Streaming near real time


#1

I was reading about the release notes for the 1.11 version and I one of the coolest thing I can’t wait to put my hands on is the streaming feature. I always wanted to do something with that. But there’s something I didn’t fully get: , “…streaming data in near real-time across all data providers”.

I mean what is “near real-time” for you? Sounds like streaming with some delay but that is still real time.


#2

That’s right, our new time slider component, introduced with our 1.11 release, includes a player with a “live” mode feature. When this mode is selected, the data player keeps moving into current time after it’s done playing historical data. It is “near real-time” because it uses a pull strategy to bring the latest as data keeps landing on a store such as Elasticsearch. The refresh interval, which is configurable, determines how soon new data is reflected in the visualizations, by default 1 second.

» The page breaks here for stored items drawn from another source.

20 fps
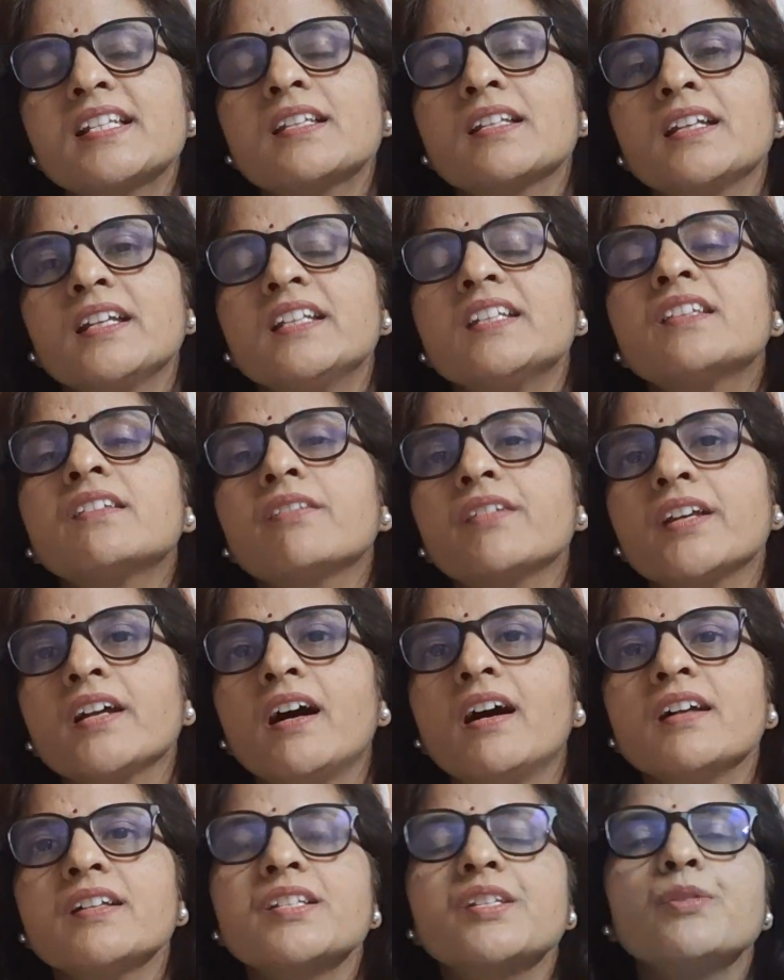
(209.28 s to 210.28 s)
in 3
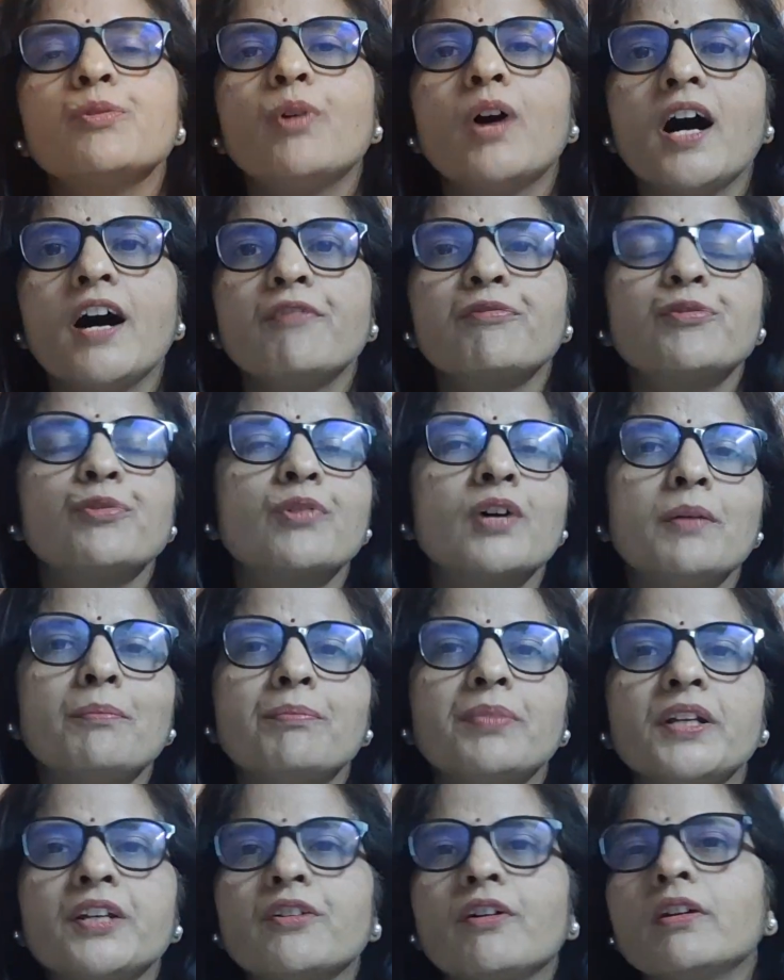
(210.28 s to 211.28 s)
hours you have to
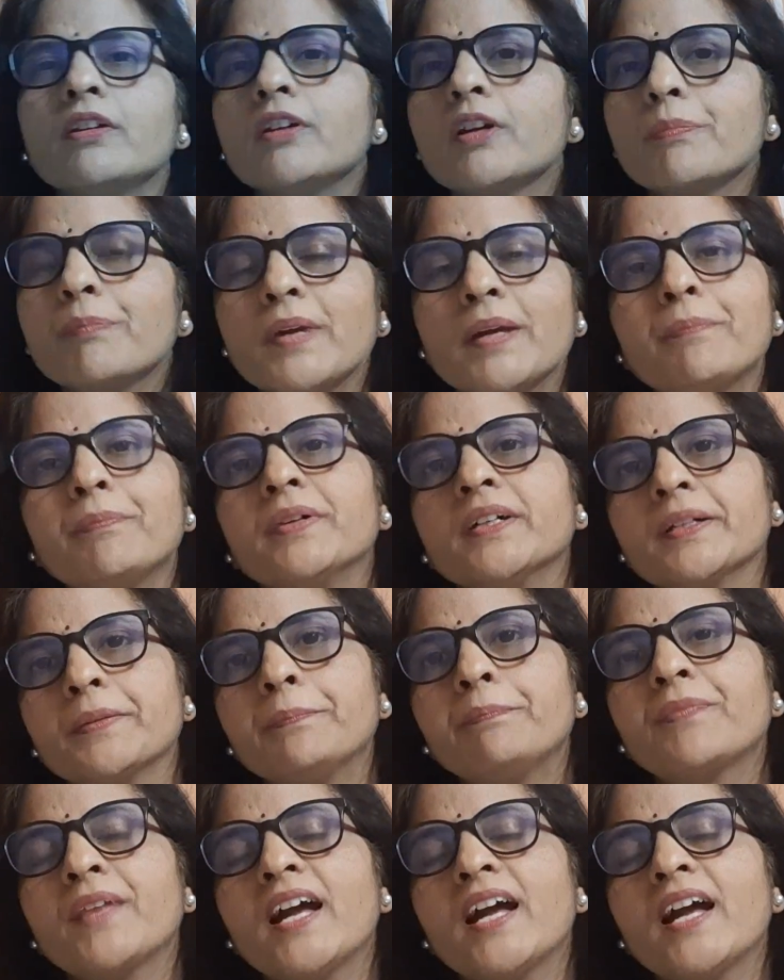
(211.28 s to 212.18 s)
complete all your paper,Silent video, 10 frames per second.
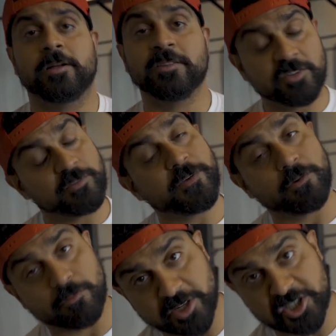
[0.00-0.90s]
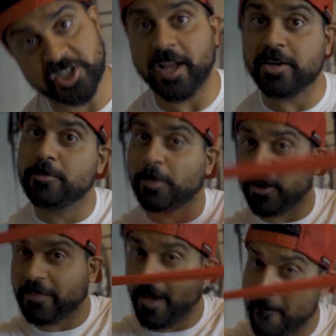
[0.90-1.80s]
So if you're rich and you
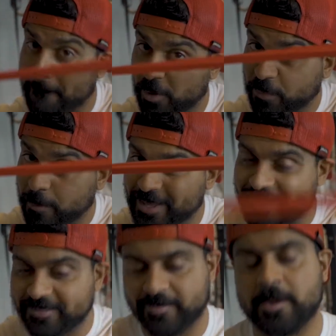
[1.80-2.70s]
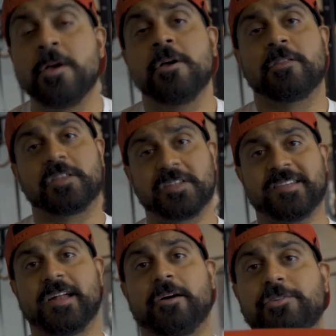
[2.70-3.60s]
bought both the bands, then this
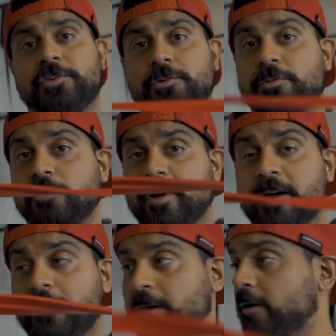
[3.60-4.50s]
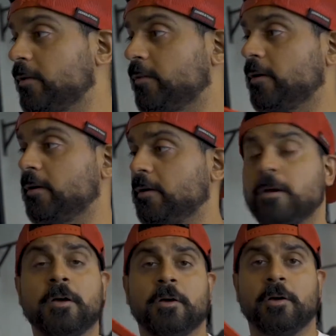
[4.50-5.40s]
is how you grab the
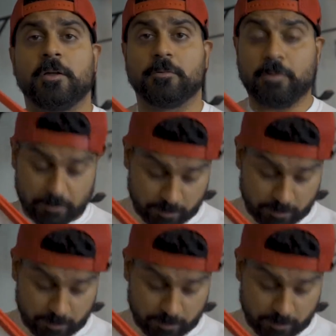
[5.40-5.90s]
redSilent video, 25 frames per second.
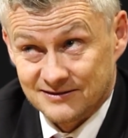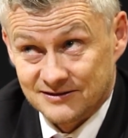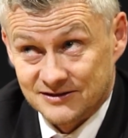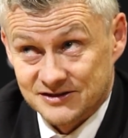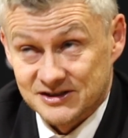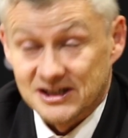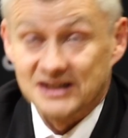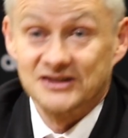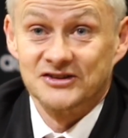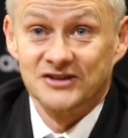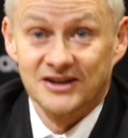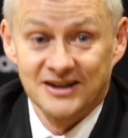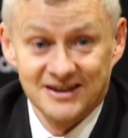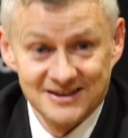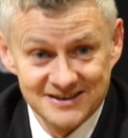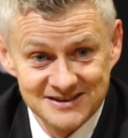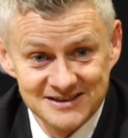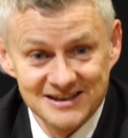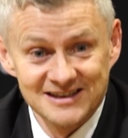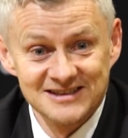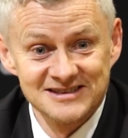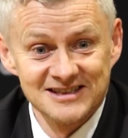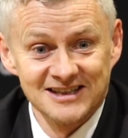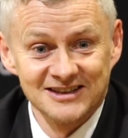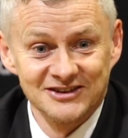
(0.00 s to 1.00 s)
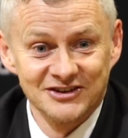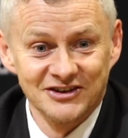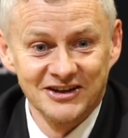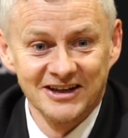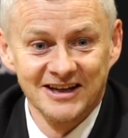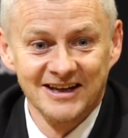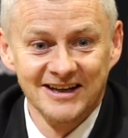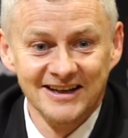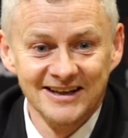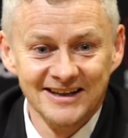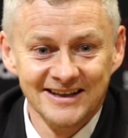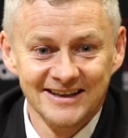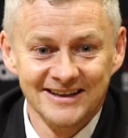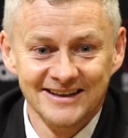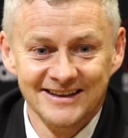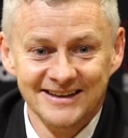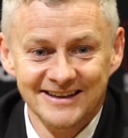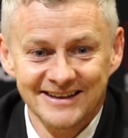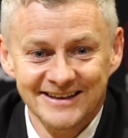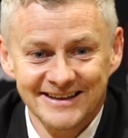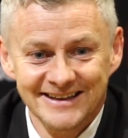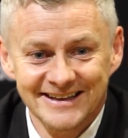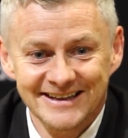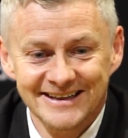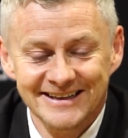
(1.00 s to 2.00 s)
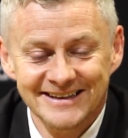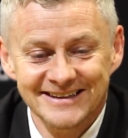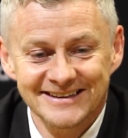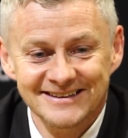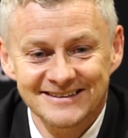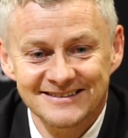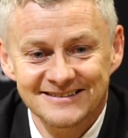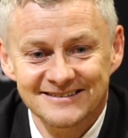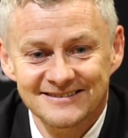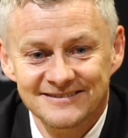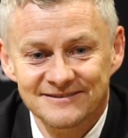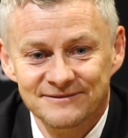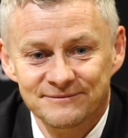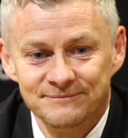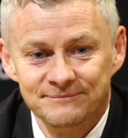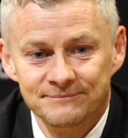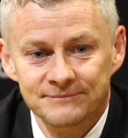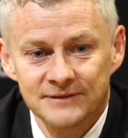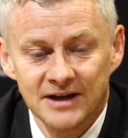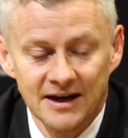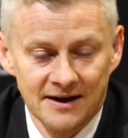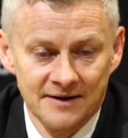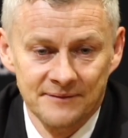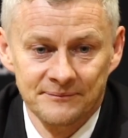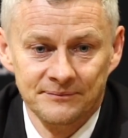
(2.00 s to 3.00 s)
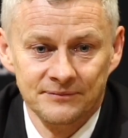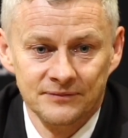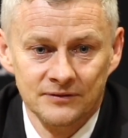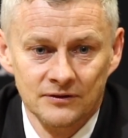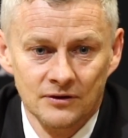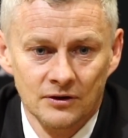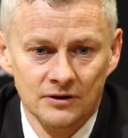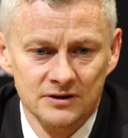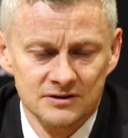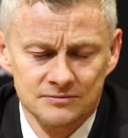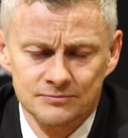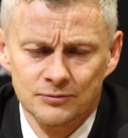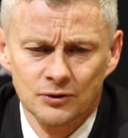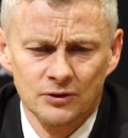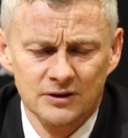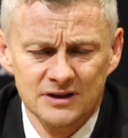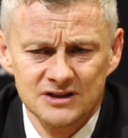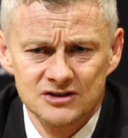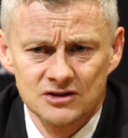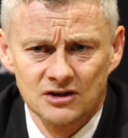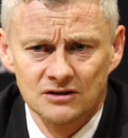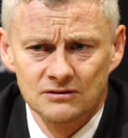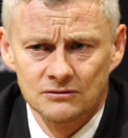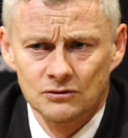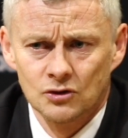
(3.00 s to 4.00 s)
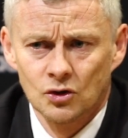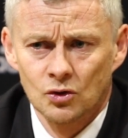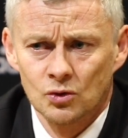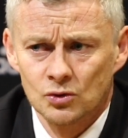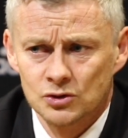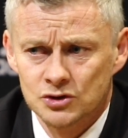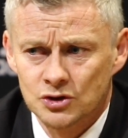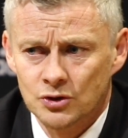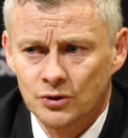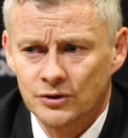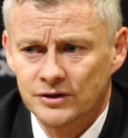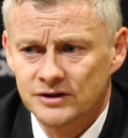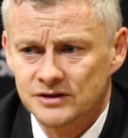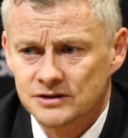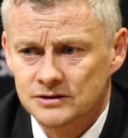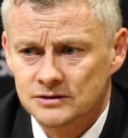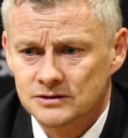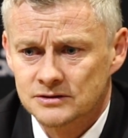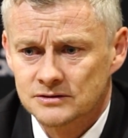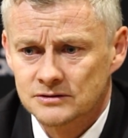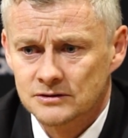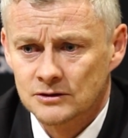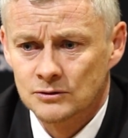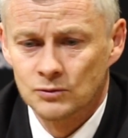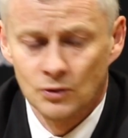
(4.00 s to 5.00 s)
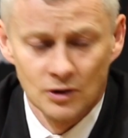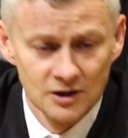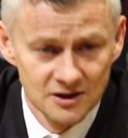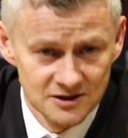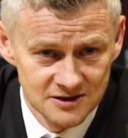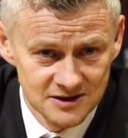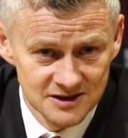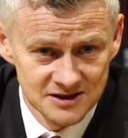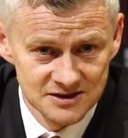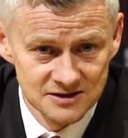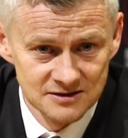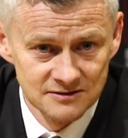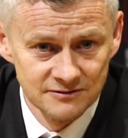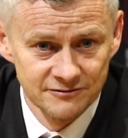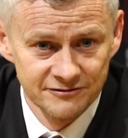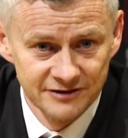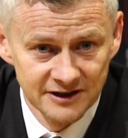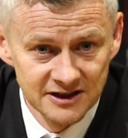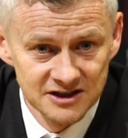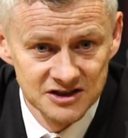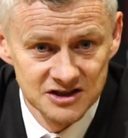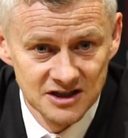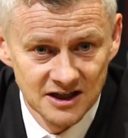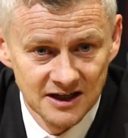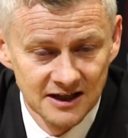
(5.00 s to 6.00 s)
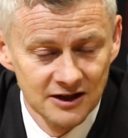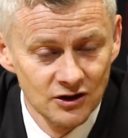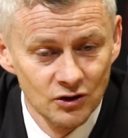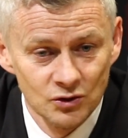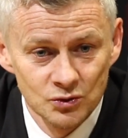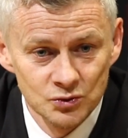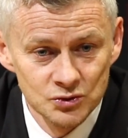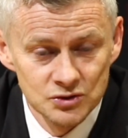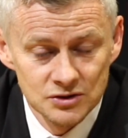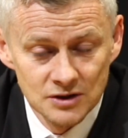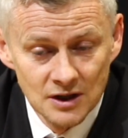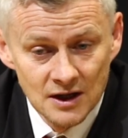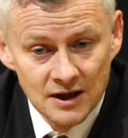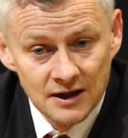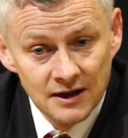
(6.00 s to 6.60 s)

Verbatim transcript: Saturday, still Saturday. Goal scorer's instinct. Yeah, oh, but he's got goal scorer's qualities, finishing. He knowsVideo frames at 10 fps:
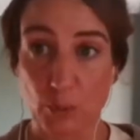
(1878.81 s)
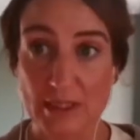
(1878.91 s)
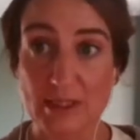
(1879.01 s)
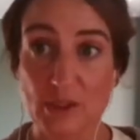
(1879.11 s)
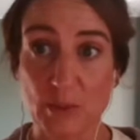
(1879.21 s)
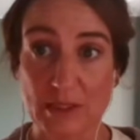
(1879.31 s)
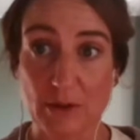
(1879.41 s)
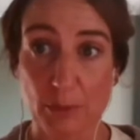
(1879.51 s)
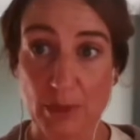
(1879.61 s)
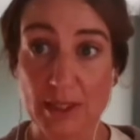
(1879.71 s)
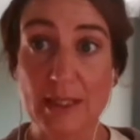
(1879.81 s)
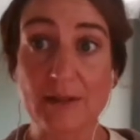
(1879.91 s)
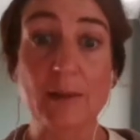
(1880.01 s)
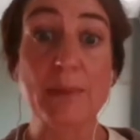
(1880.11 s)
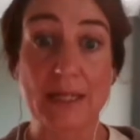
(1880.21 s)
2023
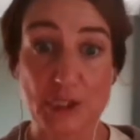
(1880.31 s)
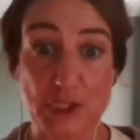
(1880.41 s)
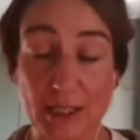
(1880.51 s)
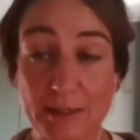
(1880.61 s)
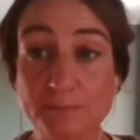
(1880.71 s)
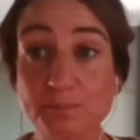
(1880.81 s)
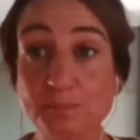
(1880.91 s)
in the packaging.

On the other hand, we call our ksql data provider “real-time” because it is event-driven, events are reflected in the visualizations as they arrive. ChartFactor allows users to visualize streaming data using these two approaches.


#3

Hi, guys, there is a demo of this feature that we can setup easily. Thanks.


#4

Hi @emma84, we do not have at the moment a public demo for the streaming functionality, but in the future we will add it, for now, you can simulate a “near real-time” data, indexing manually documents to elasticsearch at custom time intervals and configure the Time Slider to play the data. For example, let see the how could be this idea “at big steps” in a python script:

from elasticsearch import Elasticsearch
from elasticsearch.helpers import bulk, streaming_bulk
import time
import datetime

es = Elasticsearch()
index_name = 'myIndexName'

def getMappings():
  mappings = {
          "transactions": {
            "properties": {
              "timestamp": {
                "type": "date",
                "format": "yyyy-MM-ddThh:mm:ss.SSSSSS"
              },
              ...
           }
        }
     }
    return mappings
}

def createIndex(client):
  doc = {
      "settings" : {
          "number_of_shards" : 1
      },
      "mappings" : getMappings()
  }
  client.indices.create(index=index_name, ignore=[400, 404], body=doc)
}

def create_doc(r, time):
  return {
    "timestamp": time.isoformat(),
    ...
 }

create_index(es)
count = 0
while True:
  now = datetime.datetime.now()
  doc = create_doc(rowData, now)
  es.index(index=index_name, id=count, doc_type='transactions', body=doc)
  count += 1
  time.sleep(yourCustomInreval)

Now you can create your Time Slider component with a similar configuration:

let field = cf.Attribute("timestamp").func("SECOND");

cf.provider("YourDataProvider")
  .source('YourDataSource')
  .timeField(field)
  .graph("Time Slider")
  .set("player", {
        'step-unit': 'day',
        'step': 1,
        'refresh': 2,
        'pin-left': true,
        'live': true,
    		'autoplay': true,
        })
  .execute();

Note that this code is not intended to be executable, is just a guide. Let me know if something is not clear or not work in your implementation. Best regards.


#5

Hi @dario, thanks for the guide, but I am little bit new to elastic and python and a couple of questions pass thru my mind at this moment. The first one is about the initialization of elasticsearch itself, do I need a custom configuration? There is no connection string on the python code, how this code knows where the elasticsearch instance is? By the three dots on the python script I infer I need to complete it with other mappings (a kind of data schema ?), and on the create_doc function, what is exactly the r argument? Sorry if it is too obvious, but if you could answer these questions and point me to some extra resources I will appreciate it. Thanks.


#6

Hi @emma84, if you feel more comfortable with other programming languages elasticsearch should have drivers or clients for them. No matter, if you use python or not, the first thing that you need to do is configure your elasticsearch installation. In the elasticsearch.yml file enable CORS:

http.cors.enabled: true
http.cors.allow-origin: "*"

and is if you want access elasticsearch from outside the local machine is:

network.bind_host: 0.0.0.0
network.host: 0.0.0.0

You can see more details for the elasticsearh setup in https://www.elastic.co/guide/en/elasticsearch/reference/current/setup.html

After that if you want to use python as the streaming generator you have to install the elasticsearch client, with pip is as easy as:

pip install elasticsearch

And then complete the template that I provide on the previous post, as you understand the three dots have to be completed with your own mapping depending on the data that you go to store and the same thing in the create_doc function that you has to assign a value for each one of the mapping entries that you define, the r parameter could be the row data object that goes to be used as a data source to create the document that you go to create.

You can see more details for the python client for elasticsearch in https://elasticsearch-py.readthedocs.io/en/master/

Let me know if you have other questions. Best regards.